Dataset records
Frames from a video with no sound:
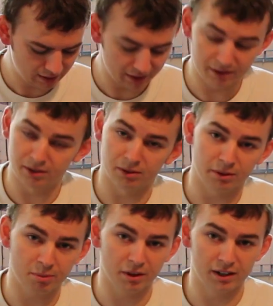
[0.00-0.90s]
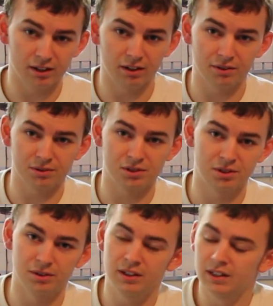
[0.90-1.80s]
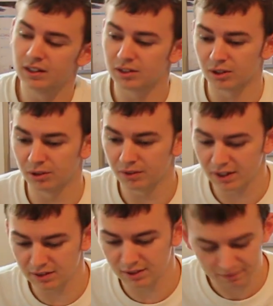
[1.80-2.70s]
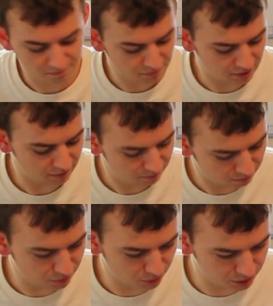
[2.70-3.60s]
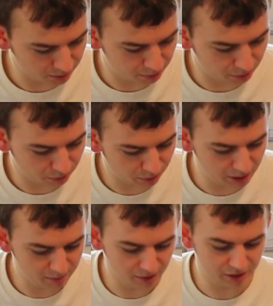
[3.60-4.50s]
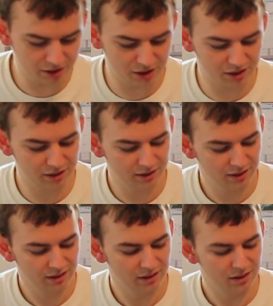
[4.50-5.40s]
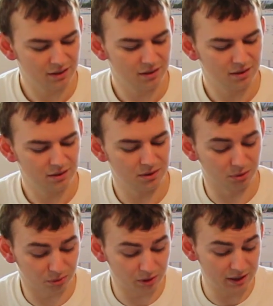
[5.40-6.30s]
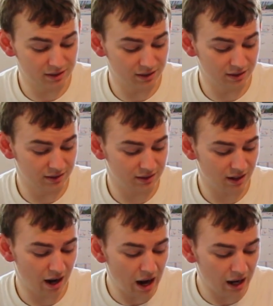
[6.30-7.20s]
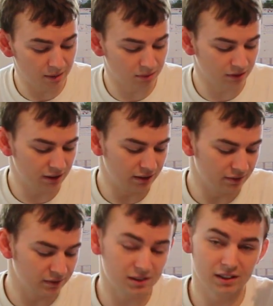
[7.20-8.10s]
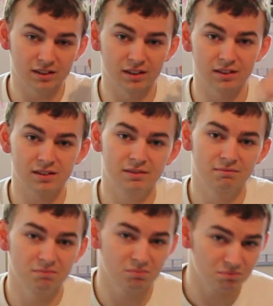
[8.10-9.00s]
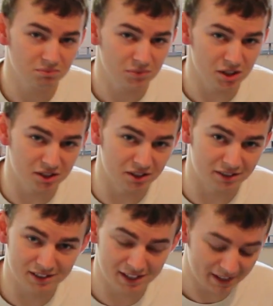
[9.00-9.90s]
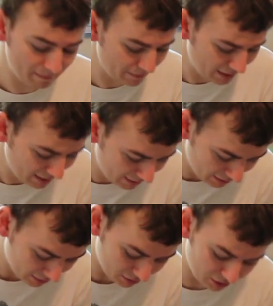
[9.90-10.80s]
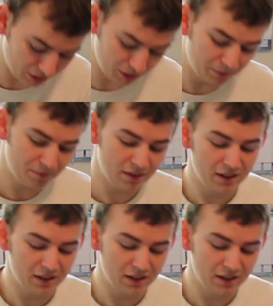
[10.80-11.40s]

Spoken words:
and it'll apply to all those too. So those are pretty much the reasons I believe CSS is here to stay. So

_Task description_.
The lines to copy run from the line containing "[1.80-2.70s]" through the end of the data above; copy exactly those, minus the pictures.

_Final answer_.
[1.80-2.70s]
[2.70-3.60s]
[3.60-4.50s]
[4.50-5.40s]
[5.40-6.30s]
[6.30-7.20s]
[7.20-8.10s]
[8.10-9.00s]
[9.00-9.90s]
[9.90-10.80s]
[10.80-11.40s]

Spoken words:
and it'll apply to all those too. So those are pretty much the reasons I believe CSS is here to stay. So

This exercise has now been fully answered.